The notes for this show, from Nashville-based painter Shannon Cartier Lucy, are really excellent, and illuminated what I saw in the gallery. (Given that show notes are so often trite and obfuscatory, it’s worth shouting out.)

“Any singular narrative is made obtuse,” by this artist, Philomena Epps writes, “the certainty of reality melted away through her embrace of fantasy and the uncanny.

“The setting of a party can be inferred by the particular debris and signs of festivities: there is cake and strings of undulating, crimped satin ribbons, but the situation reads as ominous, toxic.”

shannon cartier lucy - the celebration The Celebration (2021)

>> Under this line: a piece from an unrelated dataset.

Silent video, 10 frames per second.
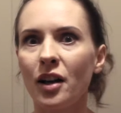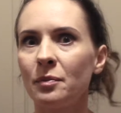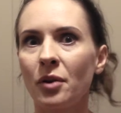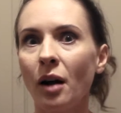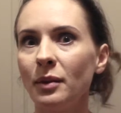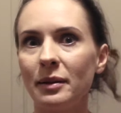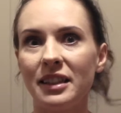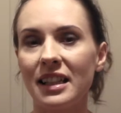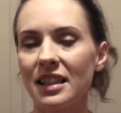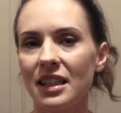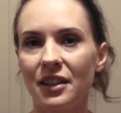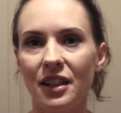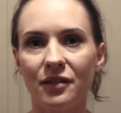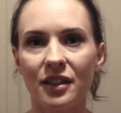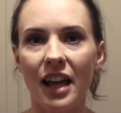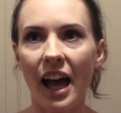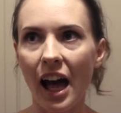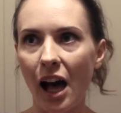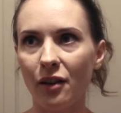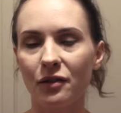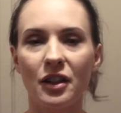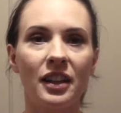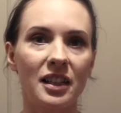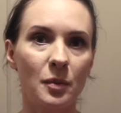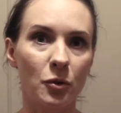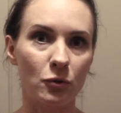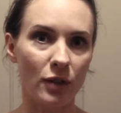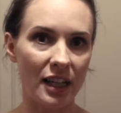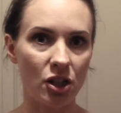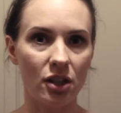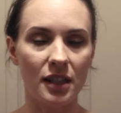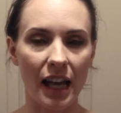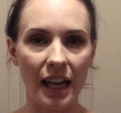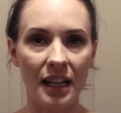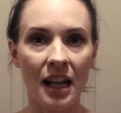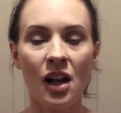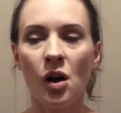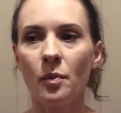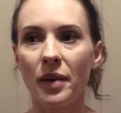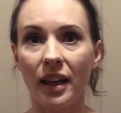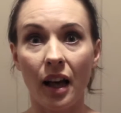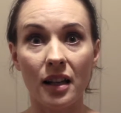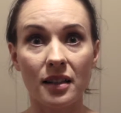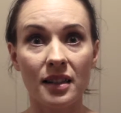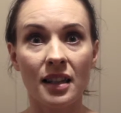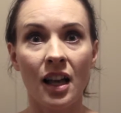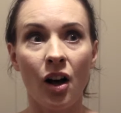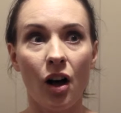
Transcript: probably doesn't even have an expiration date because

So it proves: Lucy’s party goes horribly wrong over this series of paintings, which feature repeated characters and motifs. Cake, silly string, and distressed female subjects. Epps suggests a fitting soundtrack: Lesley Gore’s 60s anthem It’s My Party (and I’ll cry if I want to…)

Let’s start with the cake. In one painting, a vast slice of chocolate cake quivers on the floor, menaced by a fork-wielding partier. In another, white icing laces around another girl’s lips. In another, a finger prods a separate slice, again on the floor, a pair of (male) heels dangerously close.

The silly string, another symbol of carefree celebration, takes on a similarly sinister appearance, dropping down the back of one leotard-clad subject, stringing around the mouth of another. In The Celebration (above), one partier clutches it to her ear, sick of it all - ready to go home.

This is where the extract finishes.